An Aristocracy of Everyone: The Politics of Education and the Future of America

Benjamin R. Barber
New York: Ballantine Books, 1992
307 pp., $20.00 hc

John Snider
English
MSU-Northern

Benjamin Barber, a professor of political science at Rutgers, gives us yet another book on the ills of American higher education along with his cure for the disease. He argues that democracy must be for everyone and that the chief aim of education must be to prepare us for the demands of liberty. He begins his book by reminding us of the wisdom of Jefferson: "Jefferson knew something about the aristocratic distrust of popular sovereignty. If you deem ordinary people insufficiently discrete to govern, he advised, don't take away their power, educate their discretion" (6). The theme of Barber's book is that democracy demands an educated populace and that mass public education need not cater to the lowest common denominator, but should appeal to the best in people by raising us up to a level necessary to performing the duties of citizenship. Barber argues that public education is a public resource which we ignore at our peril. His remedy for our failure to teach democracy is to require community service of students. He lists in his book nine governing principles for teaching liberty. Among these ideas is the notion that to study democracy is to practice it; that democracy has responsibilities as well as rights; that students should not be selfish, abusive, or discriminatory, and so on. The trouble with such a list, of course, is that it is so general as to be meaningless.
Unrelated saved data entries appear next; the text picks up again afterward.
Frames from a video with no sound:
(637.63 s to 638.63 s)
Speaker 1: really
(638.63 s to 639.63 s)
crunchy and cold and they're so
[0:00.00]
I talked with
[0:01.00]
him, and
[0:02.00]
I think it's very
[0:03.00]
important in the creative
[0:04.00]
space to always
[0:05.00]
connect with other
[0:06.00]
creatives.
Barber has written a book which every member of the Chamber of Commerce in the country could read without looking under the bed for communists. His book reads like a commencement address with all its soporific platitudes. We should be free, says Barber, but responsible; we should study the tradition yet be innovative; we should be in the ivory tower but in the community as well; we should study the canon but revise the canon as well--and so on.
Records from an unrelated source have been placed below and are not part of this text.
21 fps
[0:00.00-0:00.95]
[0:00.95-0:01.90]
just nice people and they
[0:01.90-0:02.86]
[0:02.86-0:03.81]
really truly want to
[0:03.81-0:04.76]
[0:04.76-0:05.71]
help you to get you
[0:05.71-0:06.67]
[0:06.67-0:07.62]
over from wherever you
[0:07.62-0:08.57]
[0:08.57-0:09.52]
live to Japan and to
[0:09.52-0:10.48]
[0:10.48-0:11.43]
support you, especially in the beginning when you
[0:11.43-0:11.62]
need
More irritating than Barber's safe dullness is his chauvinistic flag-waving, which is horrifying even for a professor of political science. Barber begins his book with the following astounding statement: "Around the world the cry 'Democracy!' has shattered tyranny's silence and caused the most stubborn of dictators to lose their confidence in the politics of fear. Walls are coming down and iron curtains are being drawn for the last time. The Statue of Liberty is an icon for young men and women who have never known freedom in lands that have never been democratic" (3). People come to the U.S. because we are a rich country, not because we are a free country. Our own record of human rights abuses and support for third world dictators is well known, even to those of us who have not studied political science. Here is a review of recent U.S. history which does not appear in Barber's book. The U.S. invades Vietnam, prevents free elections and slaughters two million people. The U.S. supports the fascist dictators Pinochet of Chile, Marcos of the Philippines, Stroessner of Paraguay, and the Shah of Iran, to name a few. Our CIA subverts progressive and democratic movements around the globe. The study or prevention of these outrages appears nowhere in Barber's nine suggestions for community service. Barber chirps about the virtues of community action, but he does not talk about promoting human rights, social justice, providing jobs or health care, or seriously studying the tax system which allows rich Americans to evade their civic responsibility. No, the good professor Barber seems content to arrange the chairs in a circle and occasionally take his class down to the ghetto where they will get "experiential learning." Barber does, of course, make the usual required condemnations of slavery and other capitalist abuses, but he does so in such an indirect manner that even an educated member of the Ku Klux Klan would have to read the book twice to realize that he had been criticized.

Most revealing of all is the complete absence of any discussion of economics. Reading the book one keeps hoping Barber will mention the fact that the U.S. is a country of vast wealth which could easily solve a myriad of problems simply by imposing a fair tax on the rich in order to fund schools, hospitals, parks, jobs, public safety, and day care centers. The best recent book on the role of money in education is Jonathan Kozol's study Savage Inequalities. Kozol, whom Barber never mentions, makes the obvious case that the children of the rich get a better education because they receive about 12,000 dollars per student per year while the poor get about 4,000 dollars per student per year. If you don't think money counts, then ask yourself why the rich do not send their children to the public inner-city schools, which are cheaper to operate. Money does make a difference, but Barber does not talk about money. Barber's book cashes in on the recent debate in America about education, but he adds nothing to our understanding.